By Jag - August 19, 2013


I was brought in to help on Oracle R12 Implementation as Finance Functional Generalist; most of work involved post go live support. This is one of the experiences I would like to share, a case of how setup and customization did not go hand in hand.

I received an email from one of the Accounts Receivable Manager that he can not find an invoice in the system that was sent out to the customer, the customer was sent an invoice and payment was received but he could not apply the payment as Invoice was missing.

I started my research and confirmed that there was an order placed, shipped, invoice missing. So how could an invoice that was sent to the customer after the order shipped go missing?

This is what was wrong….

AR System options that control Transaction change and deletion:

1. Receivable provides System options that control ability to change printed transactions and allow transaction deletion. Customers can enable these options as per their requirement. I have always recommended customers to disable these options as a means to control accidental changes or deletion.
These options were set at this site to Allow Transaction Deletion (Enabled) but not Allow change to Printed Transactions (Disabled).


2. Receivables does not allow Transaction to be deleted when it is in a COMPLETE status, normally invoices that are interfaced from another module are valid transactions (Complete). In order to delete a Transaction, the status of the transaction would need to be changed to an incomplete status. Transaction workbench provides a toggle button that can change the status of the transaction to complete or incomplete.
Transaction in an incomplete status is not a valid transaction and hence can be deleted by clicking the delete icon on the tool bar provided the system option Allow Transaction Deletion is enabled.
In order to delete a transaction the prerequisite step is to have the status changed from complete to incomplete. Oracle AR does not allow this change to be made on transactions that have been accounted, payments applied, adjusted or if any other activity exists for the transaction. Transaction can be changed to an incomplete state for a printed transaction (Transaction that has been printed using Invoice print process) provided the system option Allow change to Printed Transaction is turned on.
How does the system keep track of whether an Transaction has been printed or not, Oracle has seeded Invoice print processes that not only perform the function of printing the transaction additionally it updates the transaction to mark the printed status, printed date, printed count.

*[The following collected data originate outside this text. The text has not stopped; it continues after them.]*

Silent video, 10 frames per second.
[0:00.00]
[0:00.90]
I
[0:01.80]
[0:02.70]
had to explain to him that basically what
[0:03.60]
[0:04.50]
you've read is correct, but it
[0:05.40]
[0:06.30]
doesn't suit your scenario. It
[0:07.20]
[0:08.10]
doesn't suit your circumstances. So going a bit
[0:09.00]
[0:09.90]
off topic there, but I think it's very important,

This is how an invoice that is not yet printed looks in the table.


As the invoice is printed the invoice is updated to show that printing has completed, date printed, printing count fields are populated.



Setup and Transaction processing options implemented at the site:

1.      Allow change to printed transactions – No
2.      Allow transaction deletion – Yes
3.      Accounting is created on transactions at Month end only.
4.      Invoice(Transaction) is printed and sent to customer by a custom process and not the seeded Invoice print process.

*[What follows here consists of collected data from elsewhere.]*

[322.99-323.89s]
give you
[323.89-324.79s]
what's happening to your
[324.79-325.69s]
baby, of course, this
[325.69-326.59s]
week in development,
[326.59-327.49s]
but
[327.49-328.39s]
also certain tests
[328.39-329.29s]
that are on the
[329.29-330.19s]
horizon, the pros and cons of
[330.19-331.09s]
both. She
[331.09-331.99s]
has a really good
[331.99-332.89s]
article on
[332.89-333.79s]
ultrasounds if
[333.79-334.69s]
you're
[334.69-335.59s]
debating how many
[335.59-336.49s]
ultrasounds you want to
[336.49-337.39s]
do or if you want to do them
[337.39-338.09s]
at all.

Transaction that is entered during an accounting period and that has no activity against it has scope for change as accounting is not created until end of month. As the invoice print process was custom it was not behaving the same way as standard invoice print program, the internal print flags on the transaction were never updated. Invoice that was printed and sent to customer was still flagged in the system as not printed, because the custom process never updated the print status. This was working against the setup not to allow change to printed transactions, as none of the invoices in the system were marked as printed and that means if they were not accounted, paid, adjusted, credited the transaction could be incomplete and deleted.

In addition to using a custom invoice print process that had opened up the opportunity to allow change on transactions that were printed (assumed to be printed as the flags were not set right), the refund process followed was not right too.

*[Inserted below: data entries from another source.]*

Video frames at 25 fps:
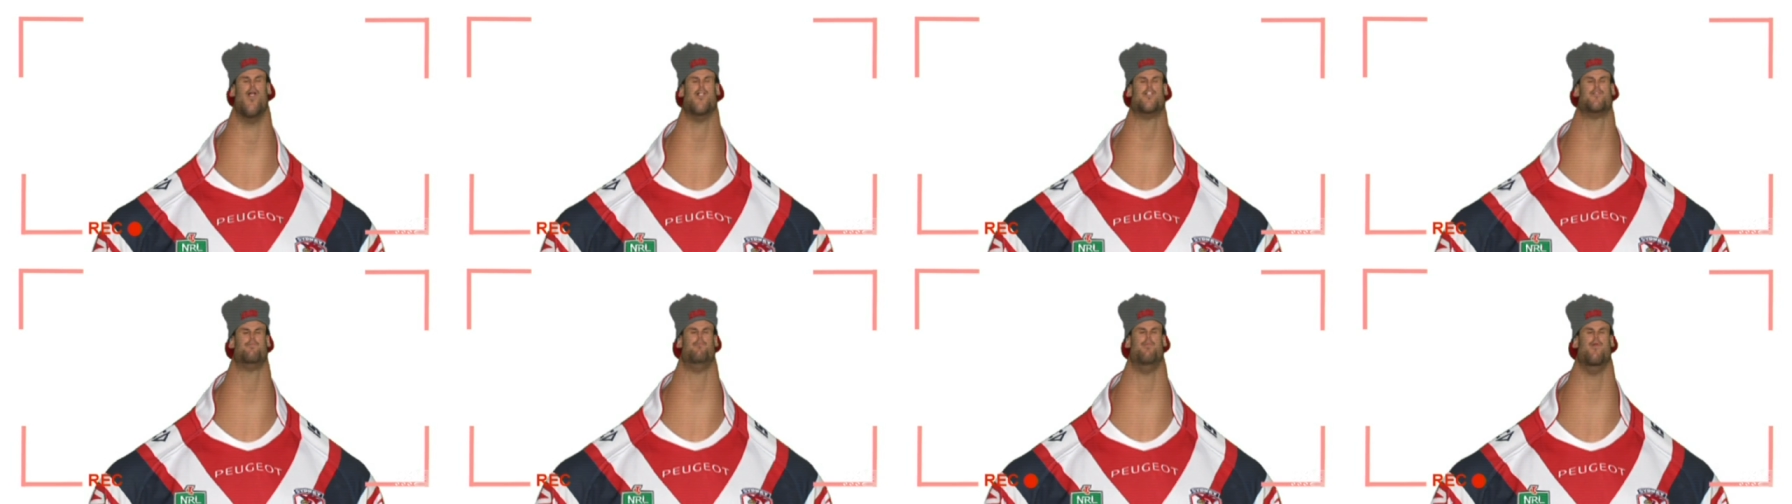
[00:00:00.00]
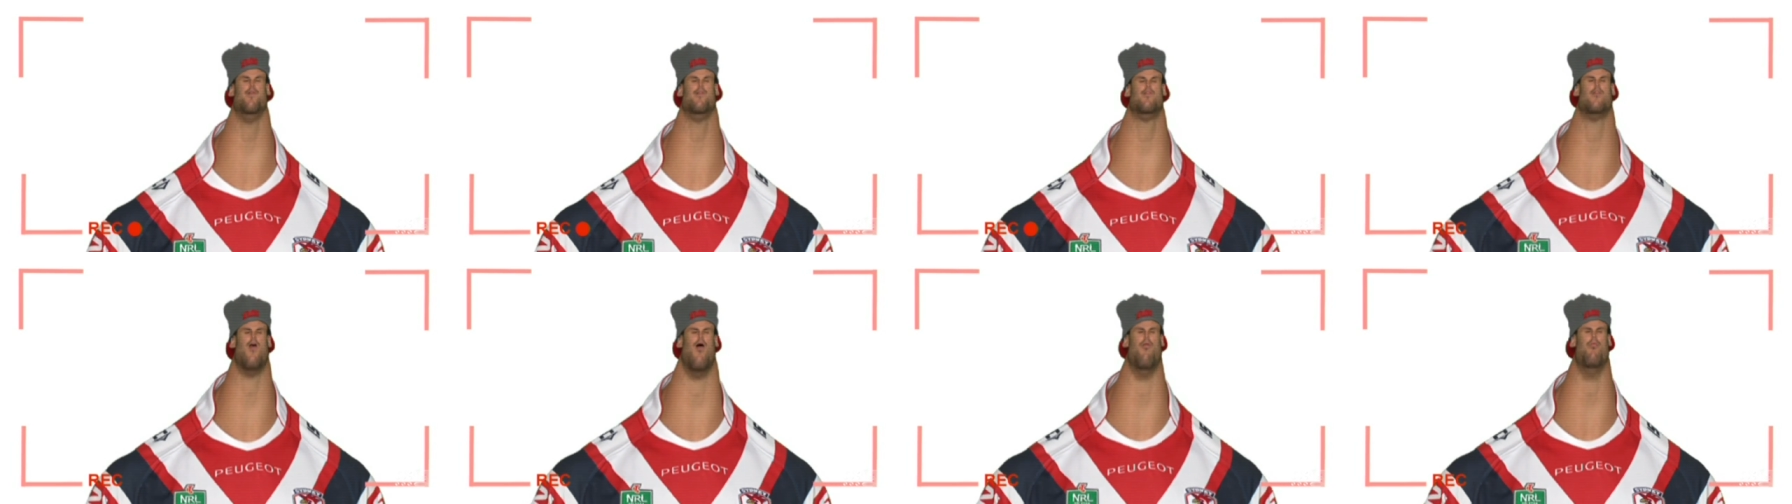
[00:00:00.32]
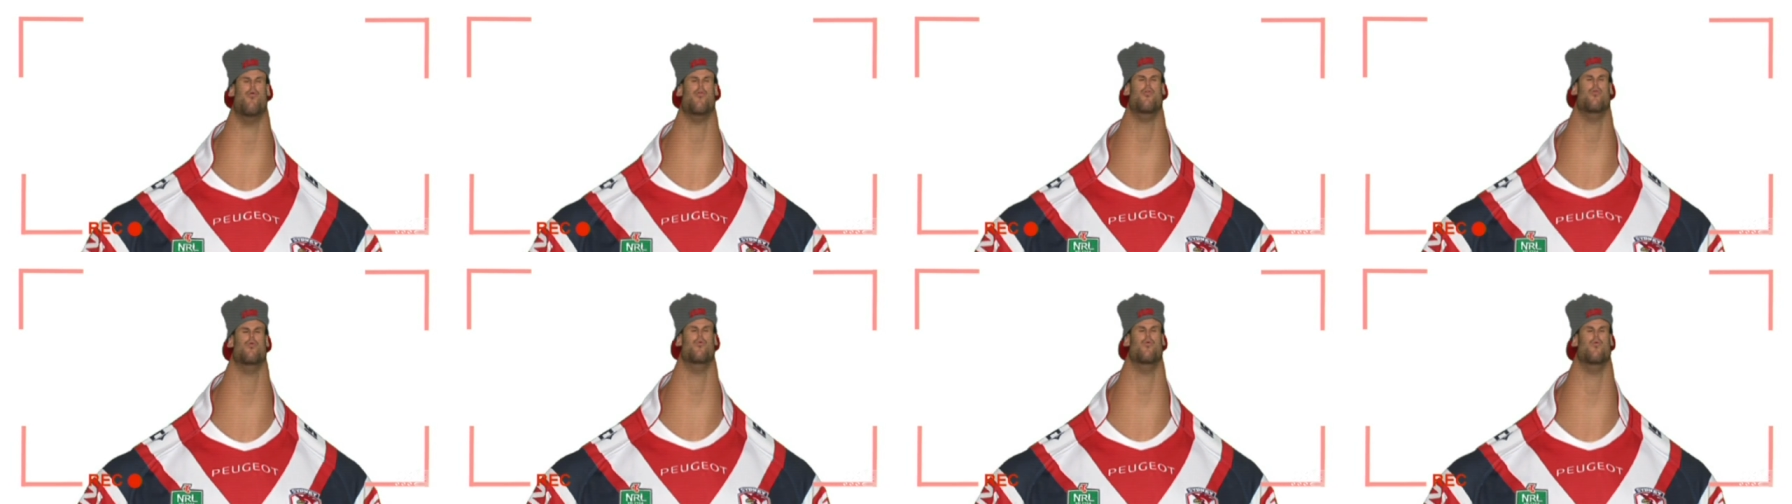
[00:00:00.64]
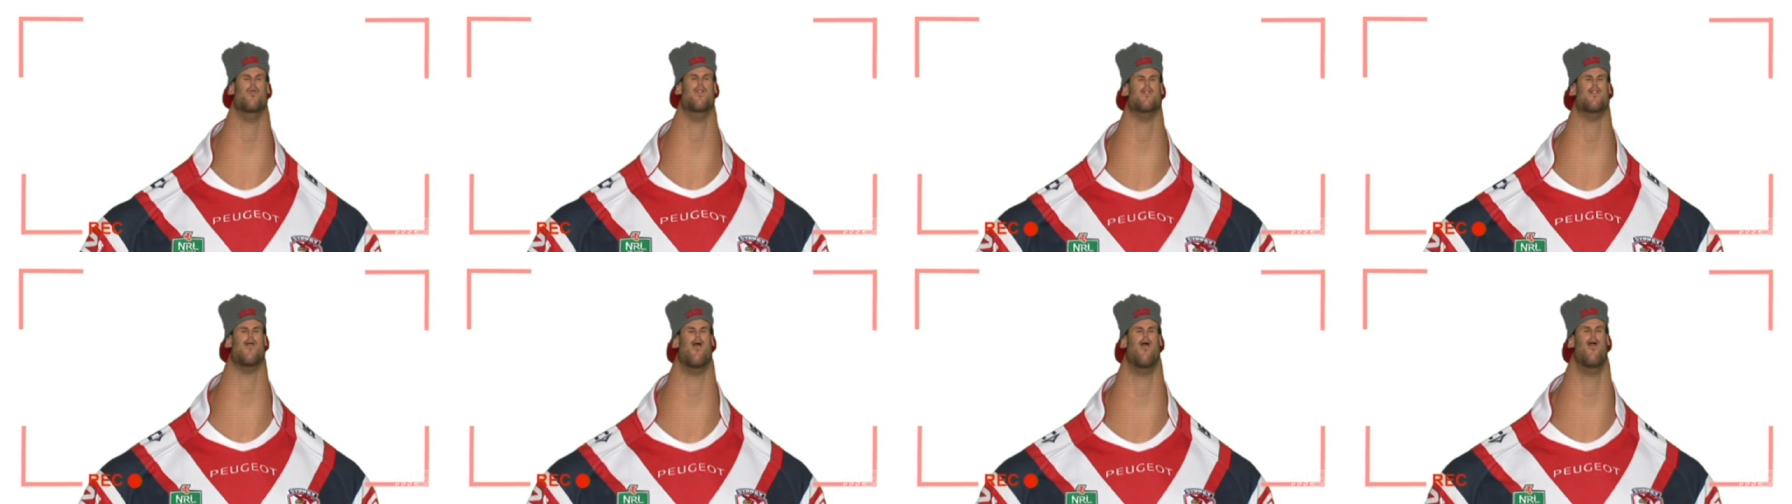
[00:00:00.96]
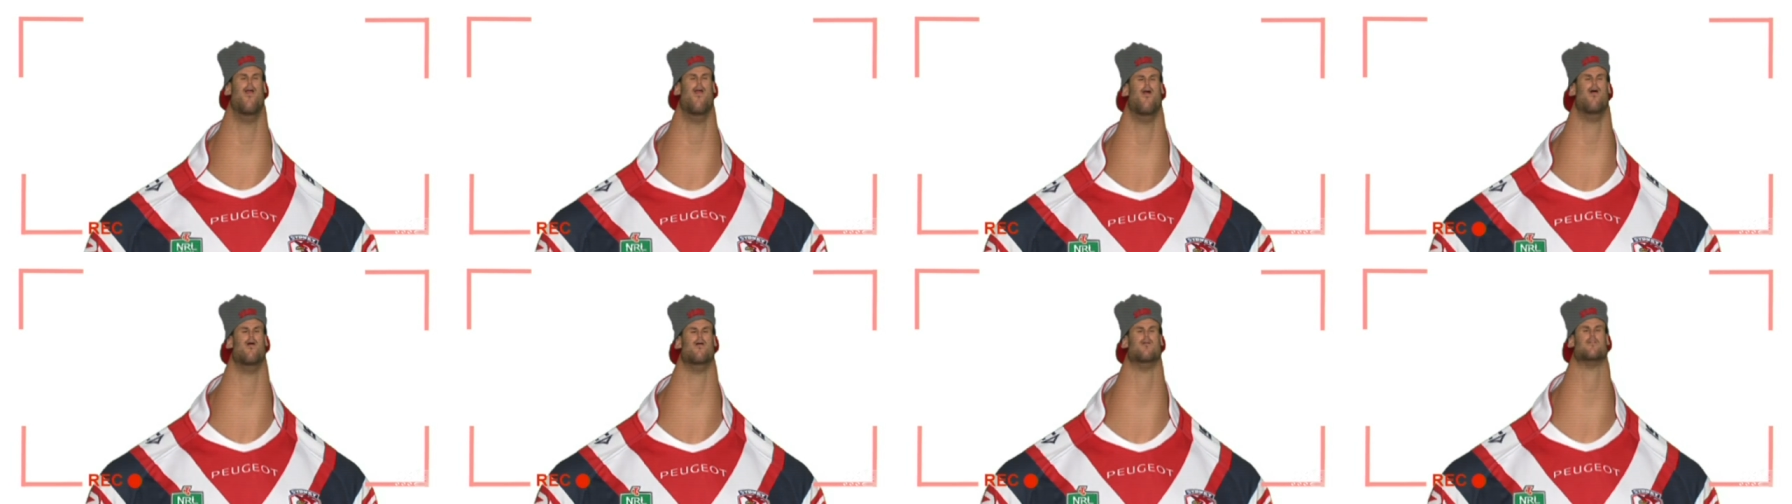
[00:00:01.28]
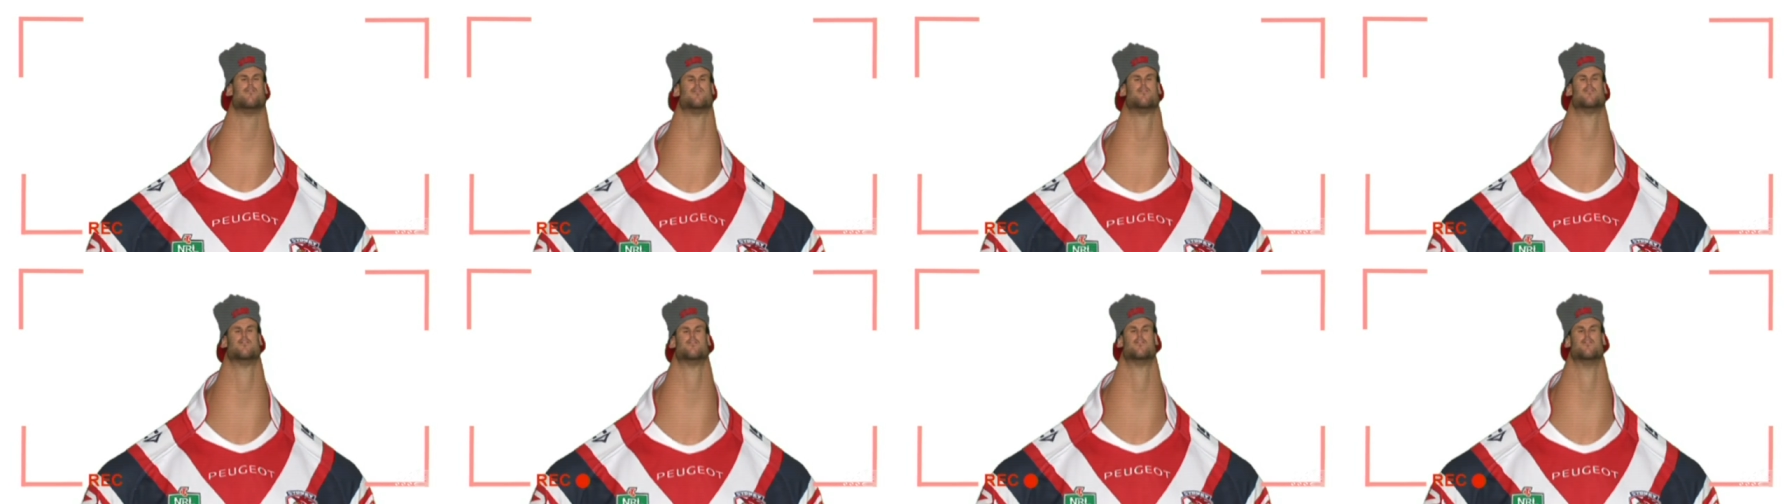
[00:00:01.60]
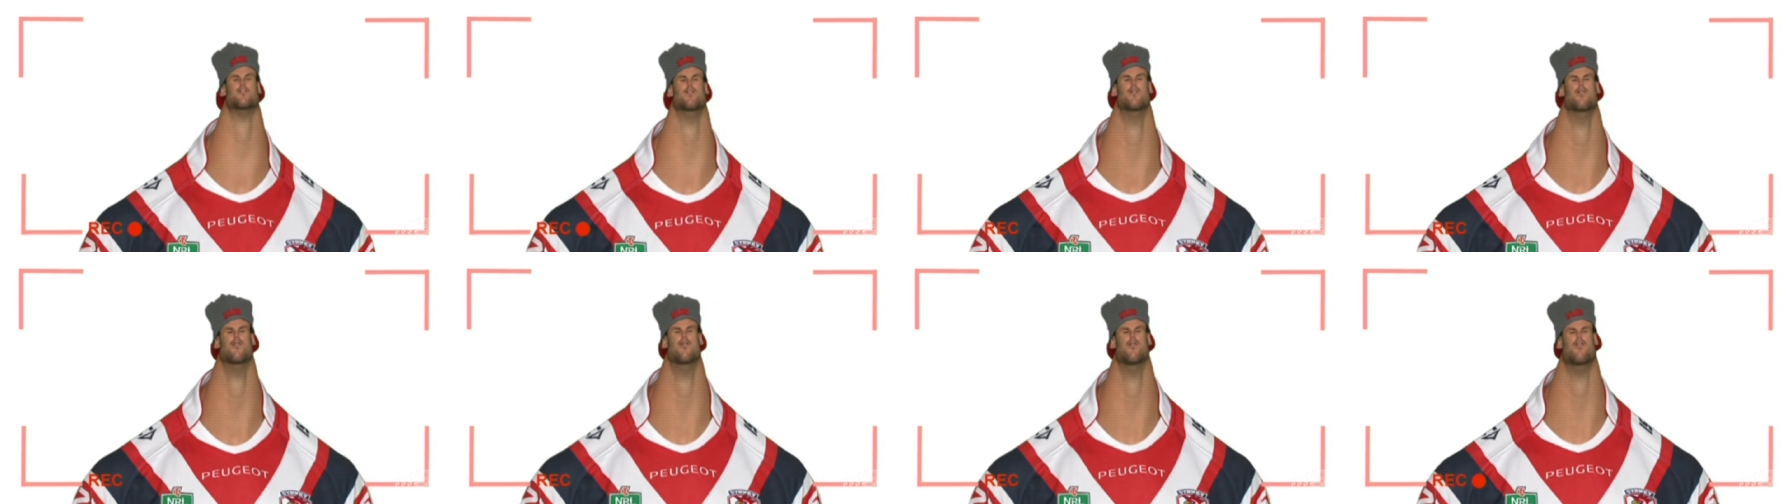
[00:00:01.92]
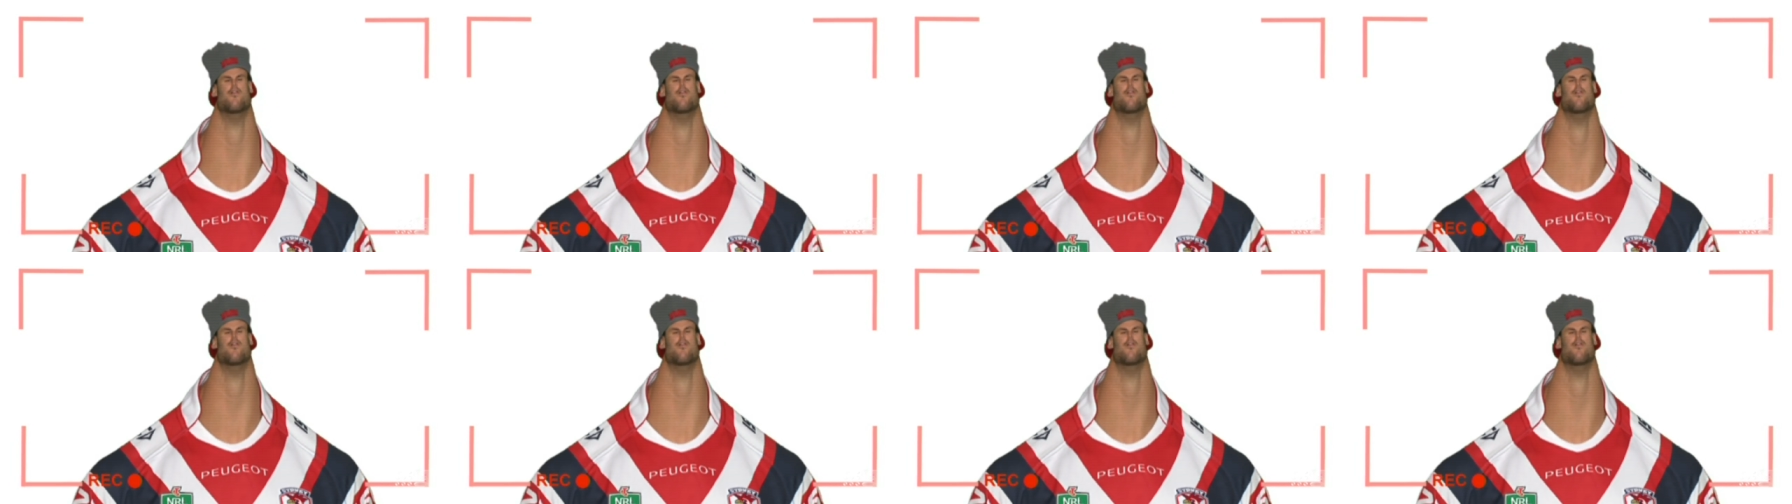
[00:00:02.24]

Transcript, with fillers: SBW in the house.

Invoice that was generated as a result of an order is a financial transaction representing the sale, if the need arises to credit the customer for a reason like excess shipping charge, customer satisfaction etc. the right way would be to process a Return for Refund in the order system and process it through to AR as a credit memo. Oracle Order Management does allow for Return Orders (RMA for product returns), Refund Order (RMA for refund no product returns), so it is better to link a refund for any reason against a sale in the source system and flow it to the Finance modules. Process being followed here for refunds was different; they would change the invoice as long as the system allows it.
The AR folks would retrieve the Invoice, incomplete it and then make a change to reduce the product or shipping amount and then complete it back.
This process does achieve the desired change to the customer’s balance, but has created a financial transaction that is different from its source system and not only has that it provided scope for human errors.

The lost invoice:
Putting all the pieces together, it was concluded that somebody accidentally or intentionally deleted the transaction assuming the following actions.

·         Order shipped, AR Invoice generated and sent to customer.

·         AR Invoice was never flagged as printed, not accounted as it was generated            during the start of the month.

·         To make a change or accidentally the invoice would have been incomplete and deleted.

·         Payment made by customer and no Invoice could be found


A manual invoice was created and payment applied, to make up for the lost invoice.

It was found that about 15 invoices were missing, that could have been accidentally incomplete and deleted. The culprit here was the custom process that did not update the print flags, ultimately it was fixed.